(Items from a dataset)

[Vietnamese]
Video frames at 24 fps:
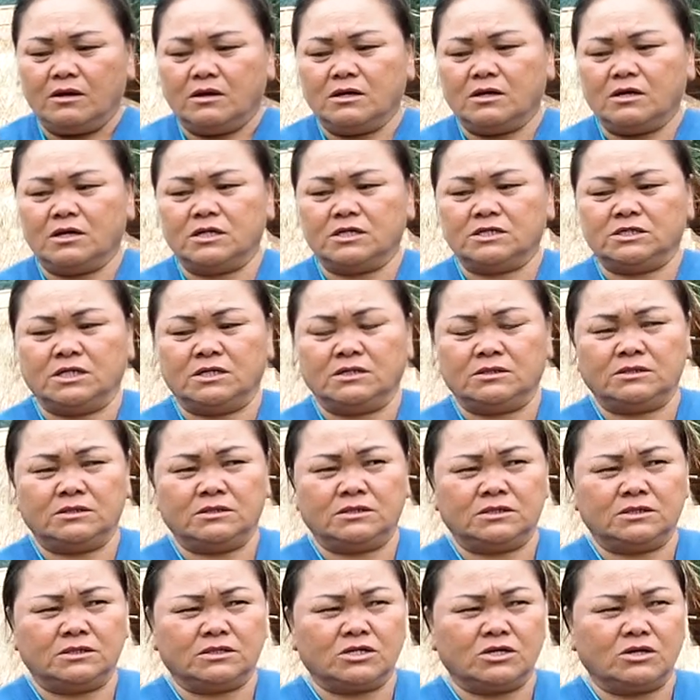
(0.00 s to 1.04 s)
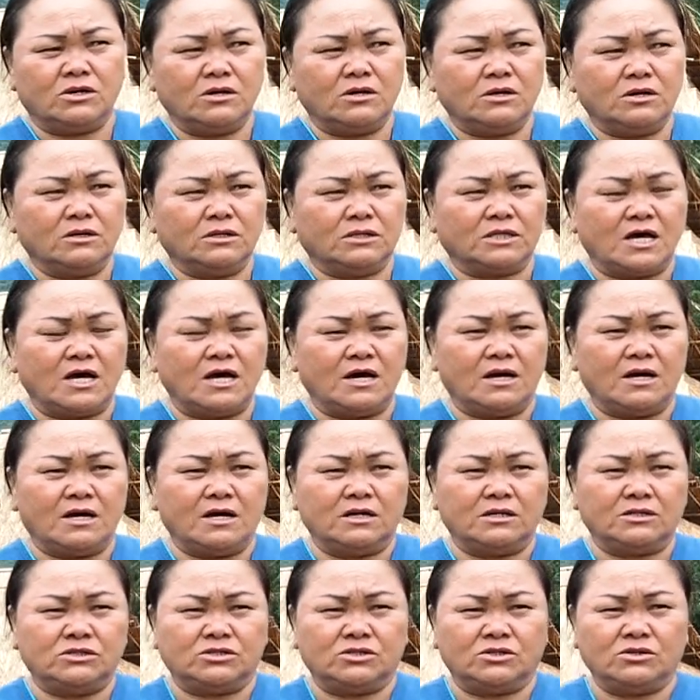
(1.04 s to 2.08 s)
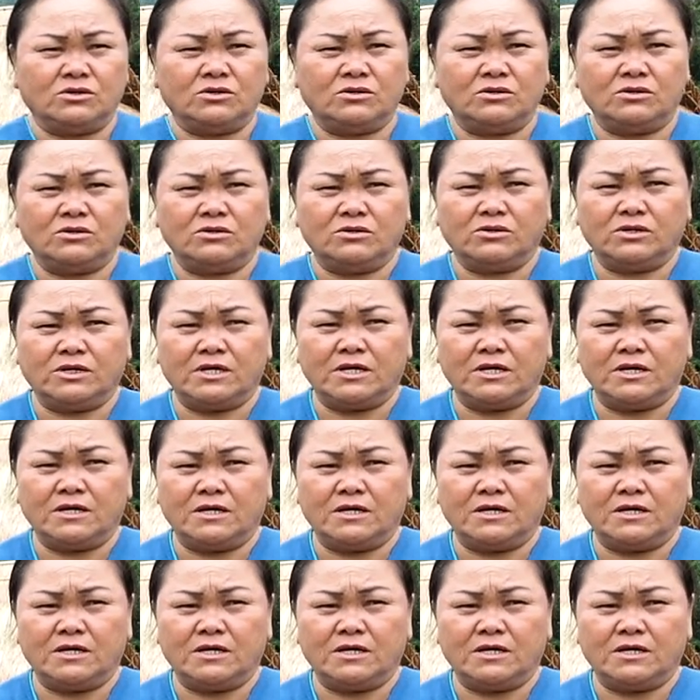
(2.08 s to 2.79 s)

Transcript: Ờ, rằng cho ta cho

Task -
Word for word, reproduce all of the entries above and omit the pictures.

Result of the exercise -
[Vietnamese]
Video frames at 24 fps:
(0.00 s to 1.04 s)
(1.04 s to 2.08 s)
(2.08 s to 2.79 s)

Transcript: Ờ, rằng cho ta cho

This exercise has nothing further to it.